Because language models can’t access huge documents directly—their input limits are real. But many tasks (like customer support) require deep background context. That’s exactly what RAG helps with.
I won’t go deep into RAG architecture here. If you’re curious, I wrote a more detailed piece: Evolution of RAG: Baseline RAG, GraphRAG, and KAG.
No matter what kind of app you’re building, sooner or later, you’ll hit the need for fine-tuning. Most base models are trained for general tasks, but real applications require customization—your data, your workflows. That’s where fine-tuning comes in. Of course, fine-tuning isn’t trivial—it assumes some background in ML. I’ll cover that in another post.

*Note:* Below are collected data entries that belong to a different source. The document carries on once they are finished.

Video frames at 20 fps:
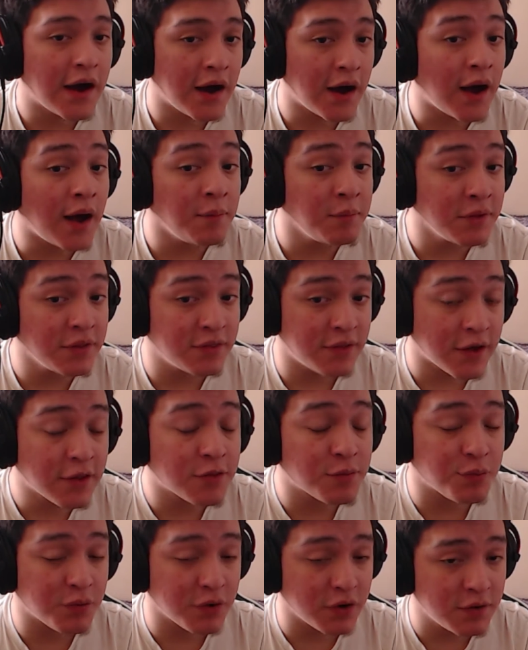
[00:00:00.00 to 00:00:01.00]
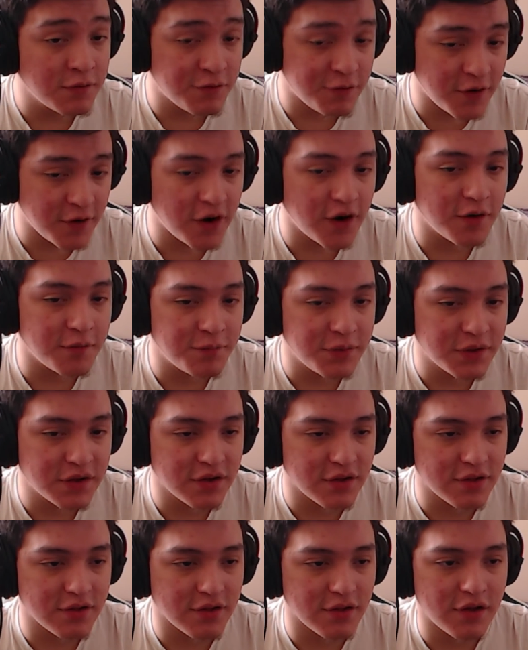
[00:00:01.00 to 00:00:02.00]
I mean, that's pretty fair
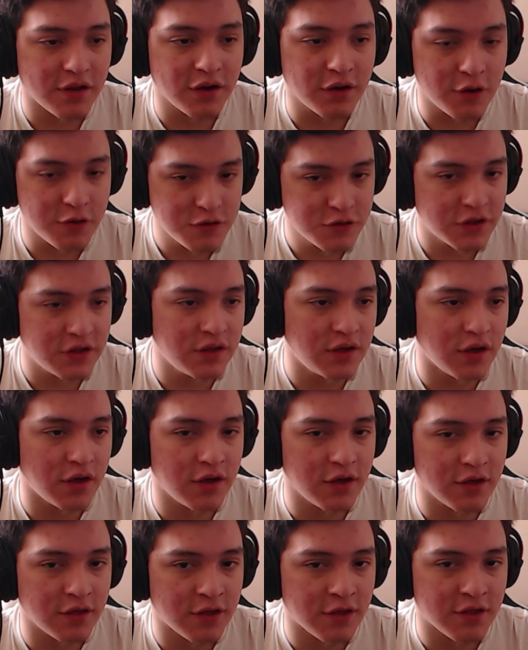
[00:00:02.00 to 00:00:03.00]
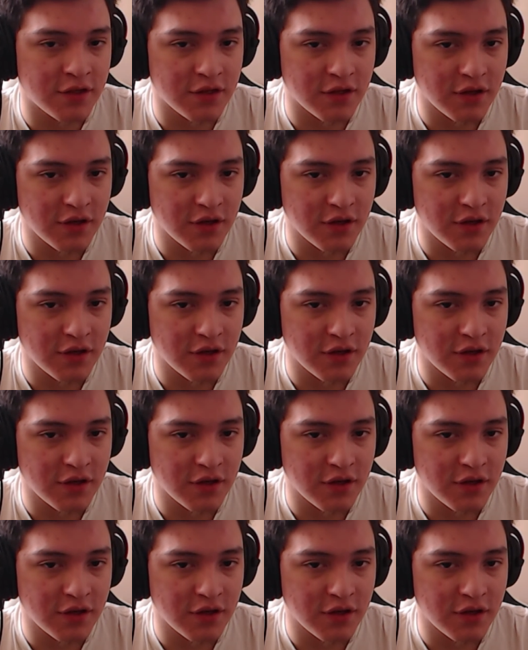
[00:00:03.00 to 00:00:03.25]
because Loki is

And then there’s evaluation and observability—two things you must consider when your AI app is live. You need to know if the model is doing its job, and why it failed when it didn’t. Tools like LangSmith and LangFuse can help with this, but you’ll need to spend time experimenting with what works best for your stack.
Conclusion
So yeah—diving into AI development is a big journey.
From picking tools, to writing prompts, to deploying apps, there’s a huge surface area of decisions.
But don’t let that intimidate you. AI is still new, and most of us are learning as we go.
My advice: start with problems from your day-to-day life. That’s the best way to learn. You’ll naturally uncover more tools, more patterns, and more techniques as you build.
Eventually, you’ll develop your own set of “survival skills” for the AI era.
This article includes a pretty massive mind map—it touches on nearly every major area in the Gen AI space.
You don’t need to master everything—not even close. Just start with what you care about, build one small thing, and the rest will follow.
In this new AI era, curiosity and momentum matter way more than credentials.